1) Alfred Tennyson, William Thackeray, Robert and Elizabeth Barrett Browning, Anthony Trollope, Charlotte Brontë (just starting out, with Jane Eyre), Victor Hugo, Alexandre Dumas, Edgar Allan Poe, Walter Emerson, Mary Shelley, Harriet Beecher Stowe, Henry James, Hans Christian Andersen, Leo Tolstoy, Fyodor Dostoevsky, Georges Eliot and Sand...

2) He was lame with gout, experience multiple physical aches and pains, and was often depressed.

3) Charles eventually turned his back on this favourite brother. Fred died alone and penniless, and Charles, who unfailingly ran to the funerals of cherished acquaintances, and friends’ sickbeds, and pushed through the agonies of his physical ailments to avoid disappointing his public at live readings; did not bother to attend his funeral.
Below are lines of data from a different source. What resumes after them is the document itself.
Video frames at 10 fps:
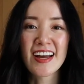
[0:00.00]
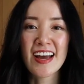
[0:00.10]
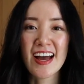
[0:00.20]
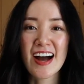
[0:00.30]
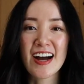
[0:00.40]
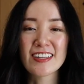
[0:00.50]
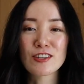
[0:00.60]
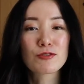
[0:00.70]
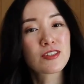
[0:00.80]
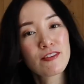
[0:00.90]

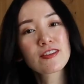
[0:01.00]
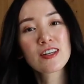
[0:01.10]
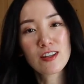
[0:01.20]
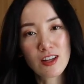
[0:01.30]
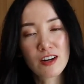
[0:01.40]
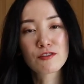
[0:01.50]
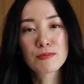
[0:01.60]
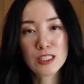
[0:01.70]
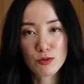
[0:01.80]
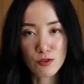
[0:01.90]
And there was definitely a lot of
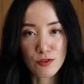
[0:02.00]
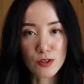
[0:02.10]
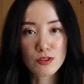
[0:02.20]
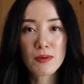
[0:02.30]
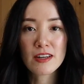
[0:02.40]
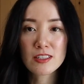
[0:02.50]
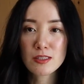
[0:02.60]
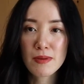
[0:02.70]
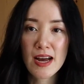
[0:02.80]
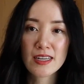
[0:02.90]
mixed reviews about
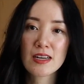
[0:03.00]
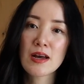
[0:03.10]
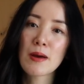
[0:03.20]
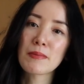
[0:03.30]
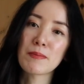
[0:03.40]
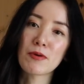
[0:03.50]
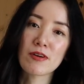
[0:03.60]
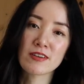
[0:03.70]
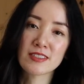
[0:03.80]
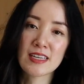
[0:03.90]
this bag. People
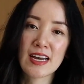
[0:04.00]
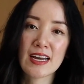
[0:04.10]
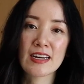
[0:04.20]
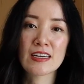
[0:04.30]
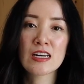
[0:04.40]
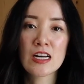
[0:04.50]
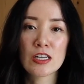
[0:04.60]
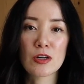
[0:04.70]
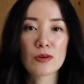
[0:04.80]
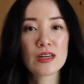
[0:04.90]
are saying,
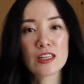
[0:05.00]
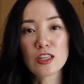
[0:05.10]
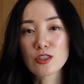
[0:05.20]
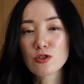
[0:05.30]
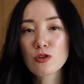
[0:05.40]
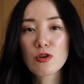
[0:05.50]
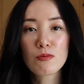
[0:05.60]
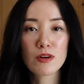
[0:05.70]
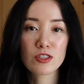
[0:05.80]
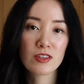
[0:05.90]
it looks too
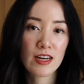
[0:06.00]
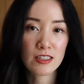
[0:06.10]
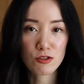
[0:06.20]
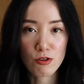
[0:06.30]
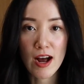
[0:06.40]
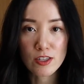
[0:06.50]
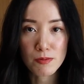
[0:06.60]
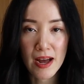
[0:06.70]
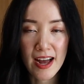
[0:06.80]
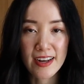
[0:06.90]
much like a
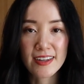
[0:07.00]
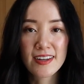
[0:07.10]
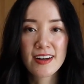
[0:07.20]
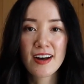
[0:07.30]
trash bag.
He sent his eldest son Charley instead, to represent him.

4) He became infatuated with Ellen (Nelly) Trenan, an 18-year old actress, struggled with his feelings, then abruptly left his wife, after greatly, and abhorrently mistreating her (probably due to guilt.) Though he did everything but ask for a scandal through his subsequent, emotional, ill-judged, and bad handling of the situation, he somehow managed to get away with little more than murmurs and rumour. He spent the rest of his life with Nelly, which part of his personal life he viciously protected, and managed so well, that almost everything about their relationship to date has had to be deduced or guessed at. This includes speculation on whether or not they had a child together, a boy that died either in infancy or early childhood –at the time he left Catherine, his wife of 22 years, he had impregnated her no less than 10 times successfully (though after the third child, he looked upon each additional birth with increasing dismay), and a couple more times that had resulted in miscarriage.
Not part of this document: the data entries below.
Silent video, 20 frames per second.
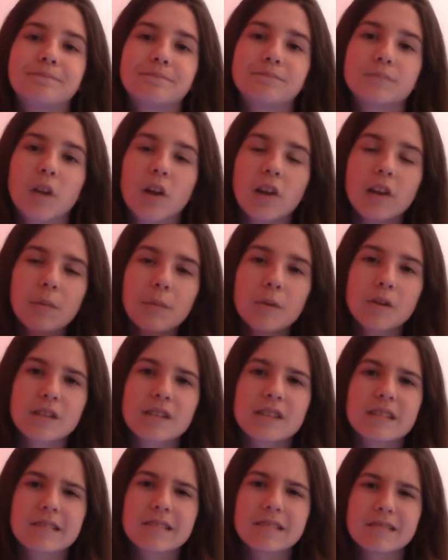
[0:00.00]
Only
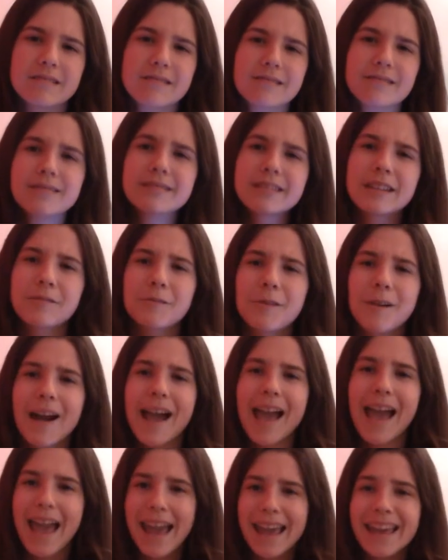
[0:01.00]
because, oh, they've got
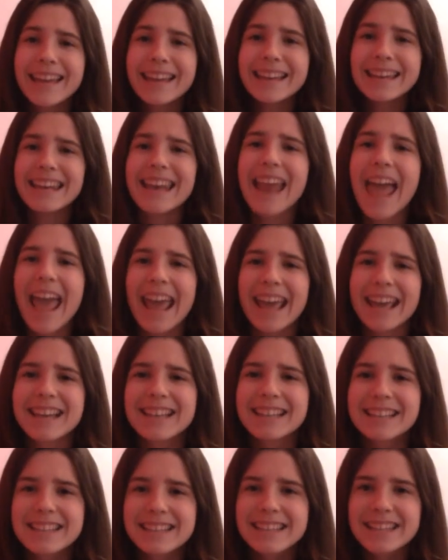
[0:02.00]
8
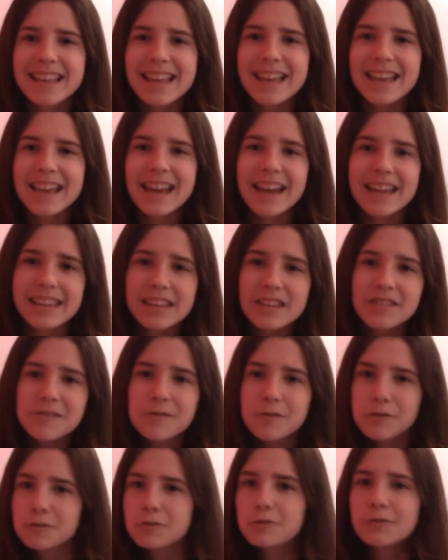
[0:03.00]
legs and they just
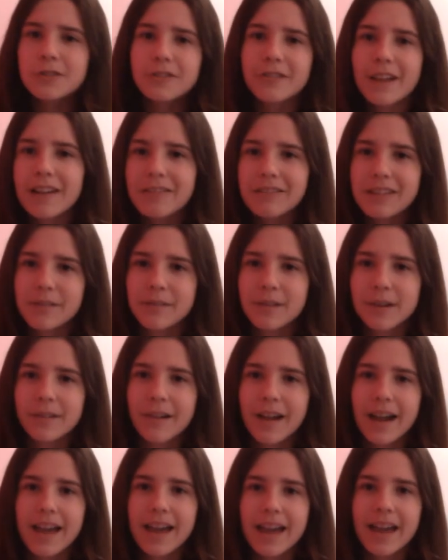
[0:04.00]
crawl around
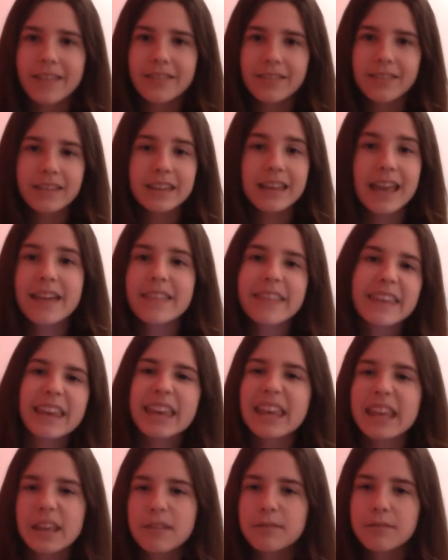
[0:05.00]
everywhere. And yeah, they
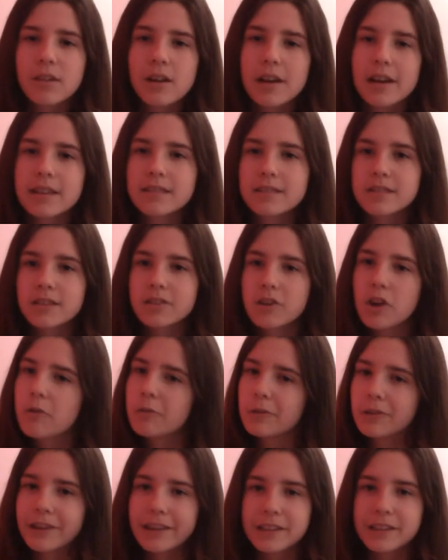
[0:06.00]
eat flies and no
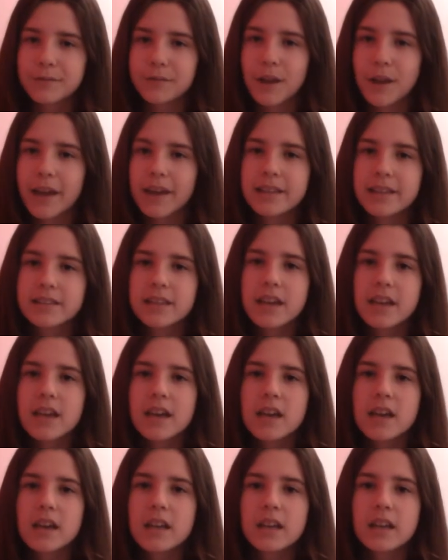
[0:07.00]
one likes flies.
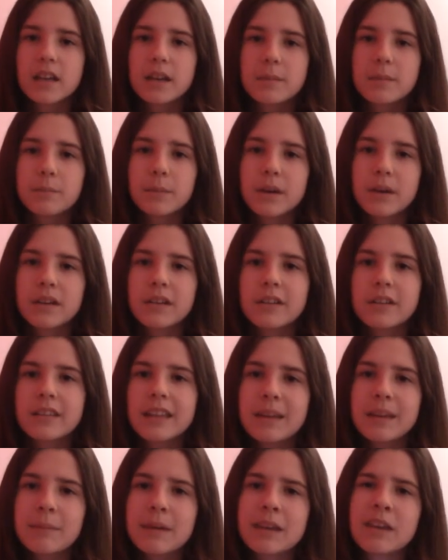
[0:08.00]
But couldn't
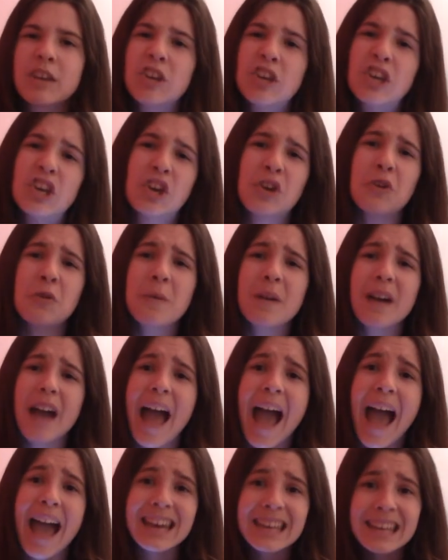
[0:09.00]
they be cute
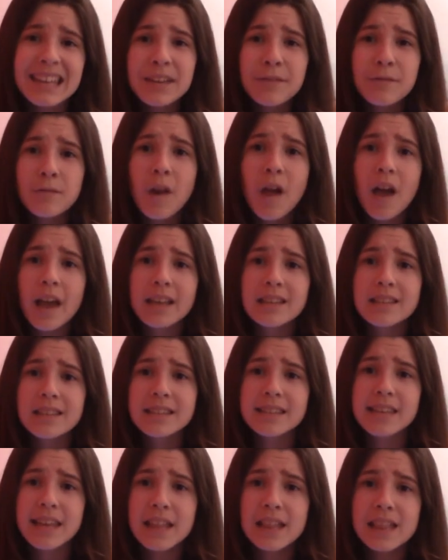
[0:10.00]
and eat flies
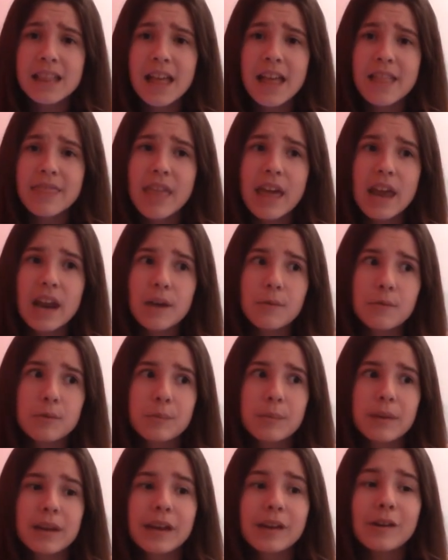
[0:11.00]
still? And then I would
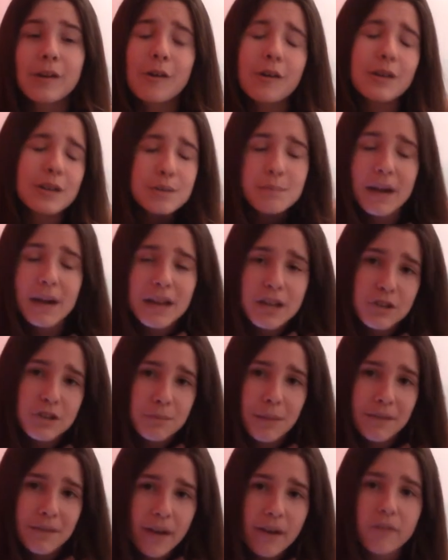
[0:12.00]
be like, oh, the spiders are
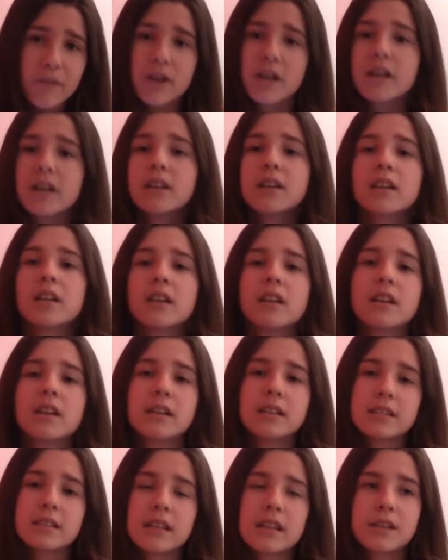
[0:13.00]
my favorite.
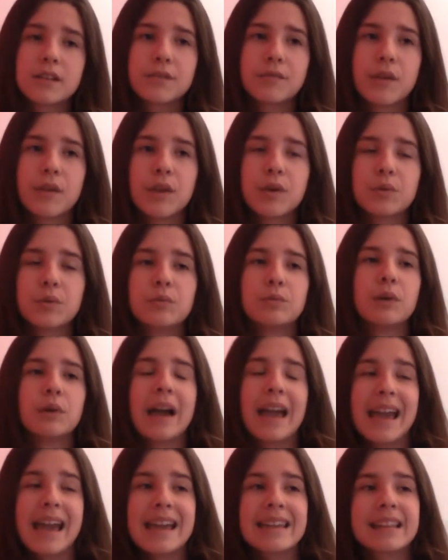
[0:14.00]
Instead of, ew, I
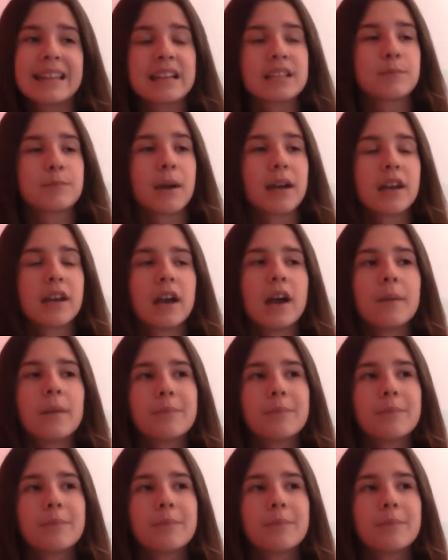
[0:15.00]
hate that spider.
5) It seems that the papparazzi were well up and already at it in the 1800s, in America. When the eagerly awaited author visited the country for the first time, one of the things in the extensive list of those he detested about it was the fact that he was practically mobbed into immobility, wherever he went, by both press and fans. His adoring public was rather too much of a good thing, in this case! When he returned to England, he wrote a scathing review of what he had found, including slavery. Boston was his favourite American city.

6) This author has such a talent for detail, that she has even researched what an anal fistula is, and how it is treated! Charles suffered from one just before his marriage, and underwent a successful surgery. All of the detail is appreciated, especially as it is so skilfully written up in excellently simple English, so easy to devour. The tone of the book is also just as it should be; informative without being heavy or overbearing, interesting, well-paced, and well-balanced. Very much worth adding to one’s library.